Most nations to miss UN target on chronic diseases: study

By AFP
September 23, 2018

PARIS: More than half of all countries will likely fail to hit the UN target of reducing premature deaths from a quartet of chronic diseases by a third before 2030, researchers said Friday.

Cancers, heart and blood-vessel disease, diabetes, and chronic respiratory disease combined to kill 12.5 million people aged 30 to 70 worldwide in 2016, they reported in a major study.

"The bottom line is this: a set of commitments were made, and most countries are not going to meet them," lead author Majid Ezzati, a professor at Imperial School London´s School of Public Health, told AFP.

Only 35 nations are on track to meet UN Sustainable Development Goal 3.4, launched in 2015, for women, and even less for men, the study revealed.

"International donors and national governments are doing too little to reduce deaths from non-communicable diseases," Ezzati said.

The good news, he added, is that most countries are at least moving in the right direction.

But around 20 states, 15 for women, 24 for men, are either stagnating or backsliding.

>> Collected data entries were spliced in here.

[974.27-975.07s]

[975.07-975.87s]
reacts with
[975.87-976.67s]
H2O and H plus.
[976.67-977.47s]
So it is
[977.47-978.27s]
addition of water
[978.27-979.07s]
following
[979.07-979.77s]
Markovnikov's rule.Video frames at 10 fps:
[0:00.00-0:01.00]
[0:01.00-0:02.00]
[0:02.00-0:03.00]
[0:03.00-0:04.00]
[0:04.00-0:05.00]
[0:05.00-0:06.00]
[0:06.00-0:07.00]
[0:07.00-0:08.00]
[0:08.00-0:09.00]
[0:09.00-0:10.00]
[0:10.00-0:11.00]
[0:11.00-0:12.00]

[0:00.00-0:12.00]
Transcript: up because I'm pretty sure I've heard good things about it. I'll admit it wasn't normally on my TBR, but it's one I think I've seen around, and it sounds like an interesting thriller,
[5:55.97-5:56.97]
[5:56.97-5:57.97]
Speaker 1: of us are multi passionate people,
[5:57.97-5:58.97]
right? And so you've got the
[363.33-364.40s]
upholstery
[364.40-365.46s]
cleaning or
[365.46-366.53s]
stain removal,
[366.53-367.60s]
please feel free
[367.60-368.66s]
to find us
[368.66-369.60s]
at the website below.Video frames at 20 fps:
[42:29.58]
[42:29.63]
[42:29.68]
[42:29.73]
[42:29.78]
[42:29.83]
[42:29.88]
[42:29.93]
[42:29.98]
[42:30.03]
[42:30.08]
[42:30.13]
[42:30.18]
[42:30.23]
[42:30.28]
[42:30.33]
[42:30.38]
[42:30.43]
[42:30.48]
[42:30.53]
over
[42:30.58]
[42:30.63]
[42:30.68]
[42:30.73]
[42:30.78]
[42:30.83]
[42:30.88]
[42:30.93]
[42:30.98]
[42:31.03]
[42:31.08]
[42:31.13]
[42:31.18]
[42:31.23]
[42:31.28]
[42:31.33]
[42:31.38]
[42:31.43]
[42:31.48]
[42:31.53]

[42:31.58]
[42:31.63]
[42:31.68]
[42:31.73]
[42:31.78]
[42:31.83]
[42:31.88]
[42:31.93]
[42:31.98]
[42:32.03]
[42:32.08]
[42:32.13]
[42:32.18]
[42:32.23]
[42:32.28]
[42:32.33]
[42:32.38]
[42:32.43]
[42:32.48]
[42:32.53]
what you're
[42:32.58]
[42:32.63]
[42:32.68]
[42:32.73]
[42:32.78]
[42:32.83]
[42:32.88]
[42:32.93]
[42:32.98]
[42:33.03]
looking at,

That select group of failure includes only one wealthy nation: the United States. A much-noted study last year in the American Journal of Public Health showed that the rise in premature deaths was especially sharp among white, rural Americans, described by the authors as gripped by an "epidemic of despair".

"It comes down to weak public health, weak health care system, high levels of inequality," Ezzati said.

Across all age groups, non-communicable diseases kill more than 40 million people a year worldwide, accounting for seven in ten deaths.

Of these, 17 million are classified as "premature," or before the age of 70. "We are sleepwalking into a sick future because of severely inadequate progress on non-communicable diseases," said Katie Dain from the NCD Alliance.

The "NCD Countdown 2030" report, published in The Lancet ahead of next week´s UN High-Level Meeting on NCDs in New York, "will assist in holding governments and donors accountable", she added. Ezzati rejected the notion that the UN goal may have been set too high. "The fact that 30-odd countries are very much on track, and another 40 or 50 -- depending on the gender -- are close, means that it is very doable," he said by phone.